Make an exact copy of the entries below, with all images left out.

(Record set begins)

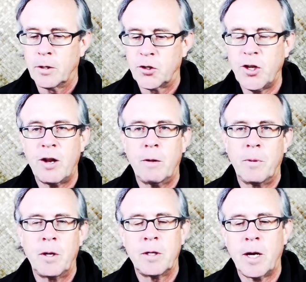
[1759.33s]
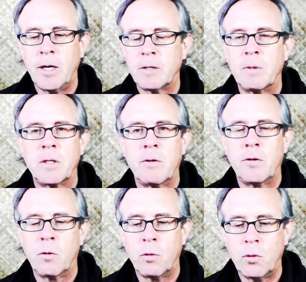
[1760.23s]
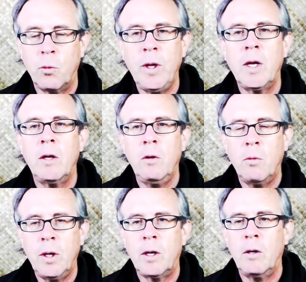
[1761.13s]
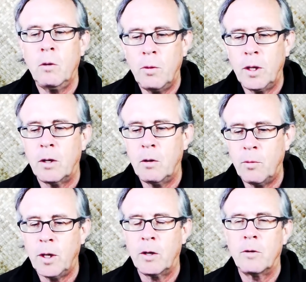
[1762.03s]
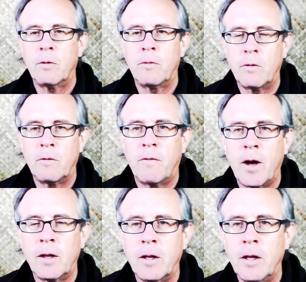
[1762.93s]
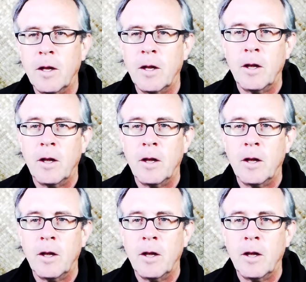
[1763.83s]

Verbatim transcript: set up and enticements everything to, to weaken you, weaken you, weaken you, weaken you, until finally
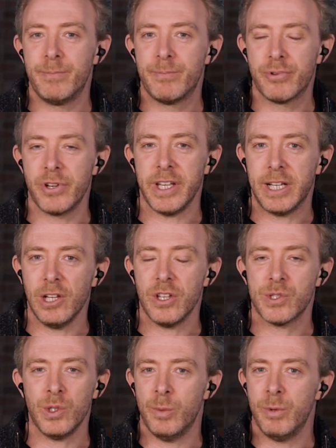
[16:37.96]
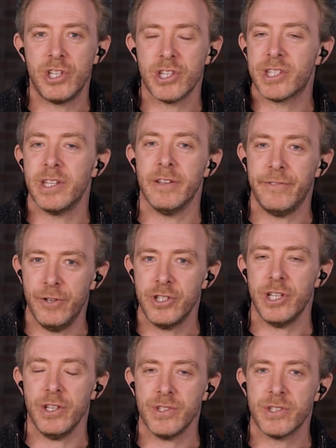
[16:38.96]
pretty colossal, and we're just in the
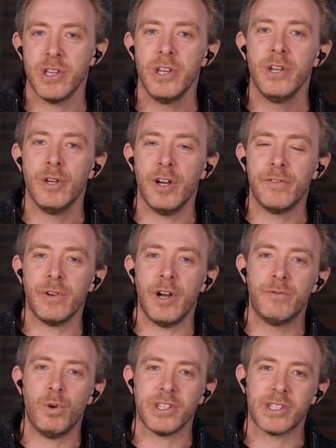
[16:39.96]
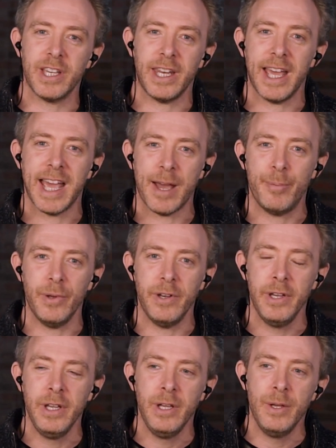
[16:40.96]
foothills of what's going to happen.
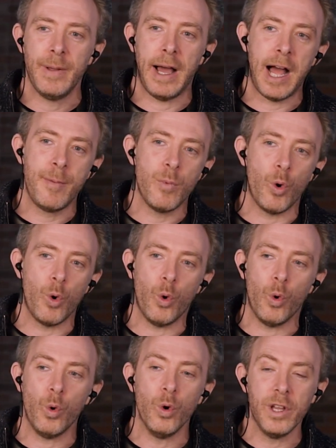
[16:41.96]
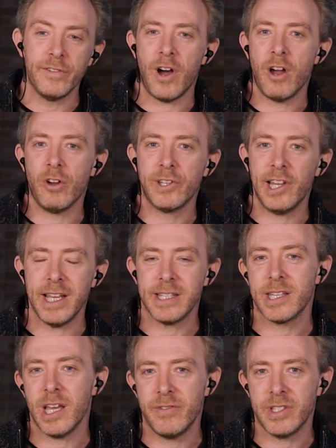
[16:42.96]
All of our online
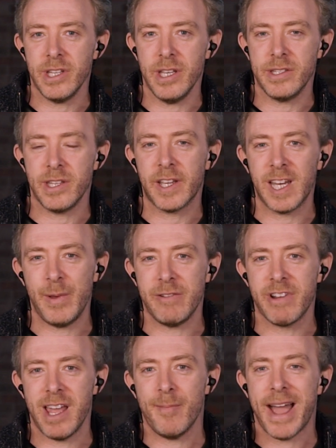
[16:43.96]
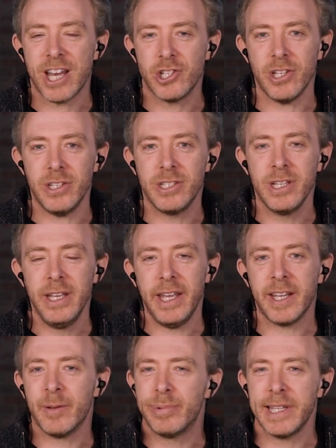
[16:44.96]
services are going to be reimagined
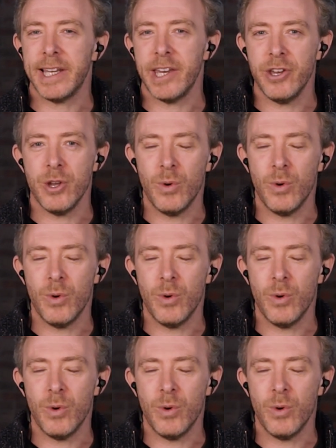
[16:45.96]
in completely new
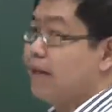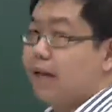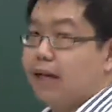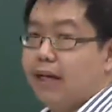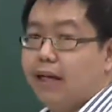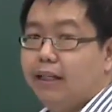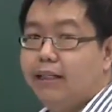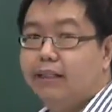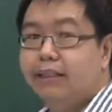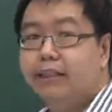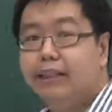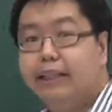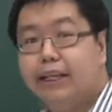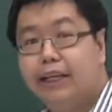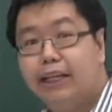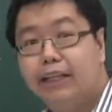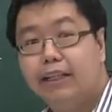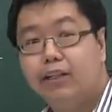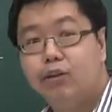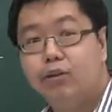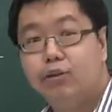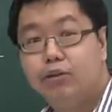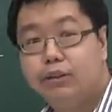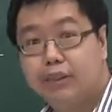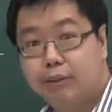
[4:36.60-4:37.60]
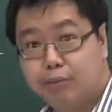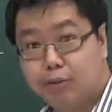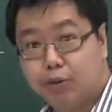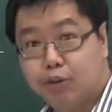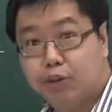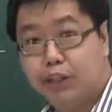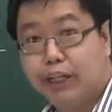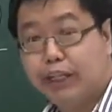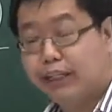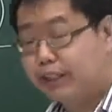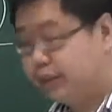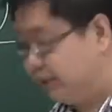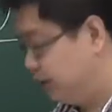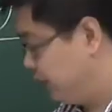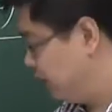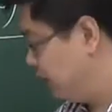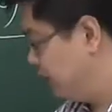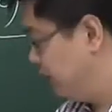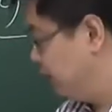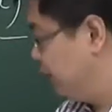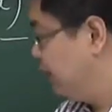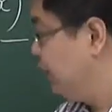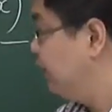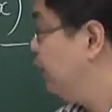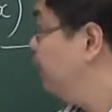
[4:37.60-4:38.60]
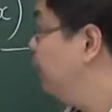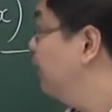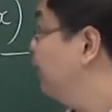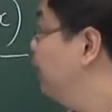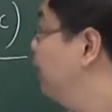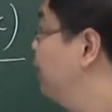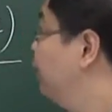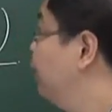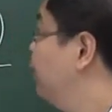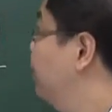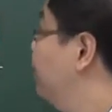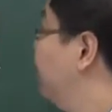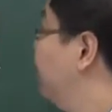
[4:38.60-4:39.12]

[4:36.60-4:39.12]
And again you subtract. And we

(Record set ends)

> **Task result**
[1759.33s]
[1760.23s]
[1761.13s]
[1762.03s]
[1762.93s]
[1763.83s]

Verbatim transcript: set up and enticements everything to, to weaken you, weaken you, weaken you, weaken you, until finally
[16:37.96]
[16:38.96]
pretty colossal, and we're just in the
[16:39.96]
[16:40.96]
foothills of what's going to happen.
[16:41.96]
[16:42.96]
All of our online
[16:43.96]
[16:44.96]
services are going to be reimagined
[16:45.96]
in completely new
[4:36.60-4:37.60]
[4:37.60-4:38.60]
[4:38.60-4:39.12]

[4:36.60-4:39.12]
And again you subtract. And we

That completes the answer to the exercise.